Stored data entries ▸
[Start of Attachment]

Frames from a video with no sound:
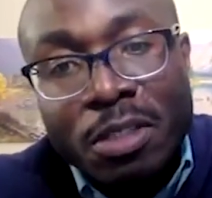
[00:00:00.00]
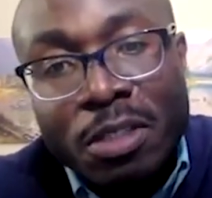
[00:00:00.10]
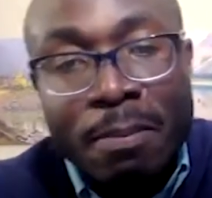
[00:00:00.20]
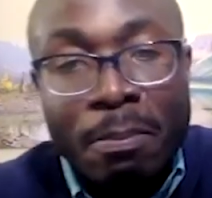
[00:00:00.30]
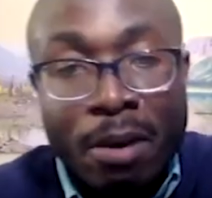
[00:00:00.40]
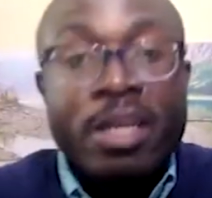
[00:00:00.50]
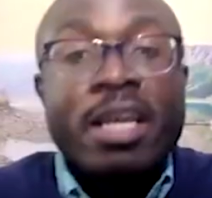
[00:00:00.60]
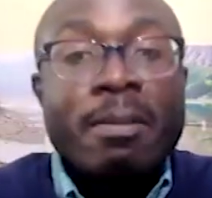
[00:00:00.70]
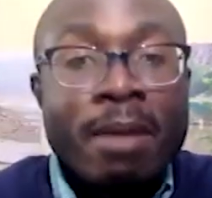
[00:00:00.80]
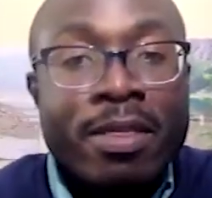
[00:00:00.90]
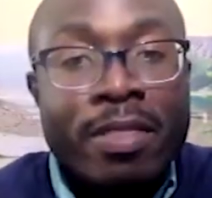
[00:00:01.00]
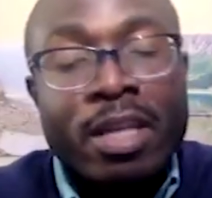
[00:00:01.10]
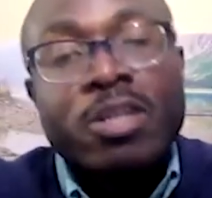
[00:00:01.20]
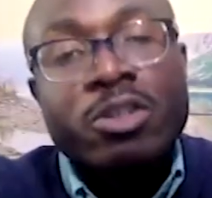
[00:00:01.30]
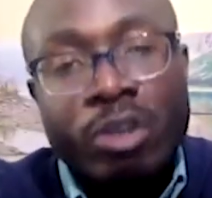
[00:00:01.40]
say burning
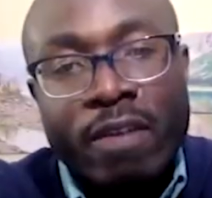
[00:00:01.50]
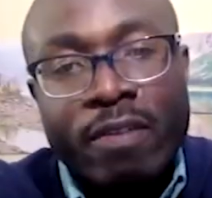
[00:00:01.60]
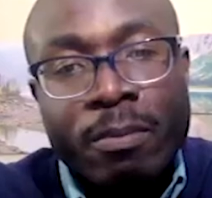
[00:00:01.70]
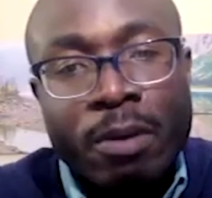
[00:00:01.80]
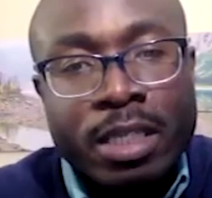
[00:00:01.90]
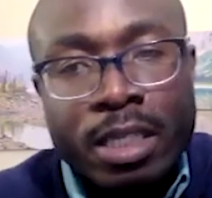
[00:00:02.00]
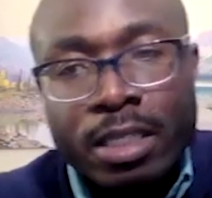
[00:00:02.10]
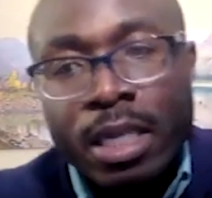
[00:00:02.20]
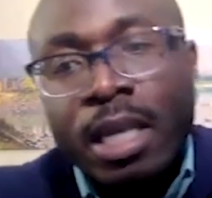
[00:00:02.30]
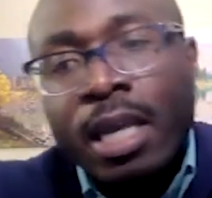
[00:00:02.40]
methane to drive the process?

[End of Attachment]

ASSIGNED TASK ▸ Write every entry out again exactly, images omitted.

REPLY ▸
Frames from a video with no sound:
[00:00:00.00]
[00:00:00.10]
[00:00:00.20]
[00:00:00.30]
[00:00:00.40]
[00:00:00.50]
[00:00:00.60]
[00:00:00.70]
[00:00:00.80]
[00:00:00.90]
[00:00:01.00]
[00:00:01.10]
[00:00:01.20]
[00:00:01.30]
[00:00:01.40]
say burning
[00:00:01.50]
[00:00:01.60]
[00:00:01.70]
[00:00:01.80]
[00:00:01.90]
[00:00:02.00]
[00:00:02.10]
[00:00:02.20]
[00:00:02.30]
[00:00:02.40]
methane to drive the process?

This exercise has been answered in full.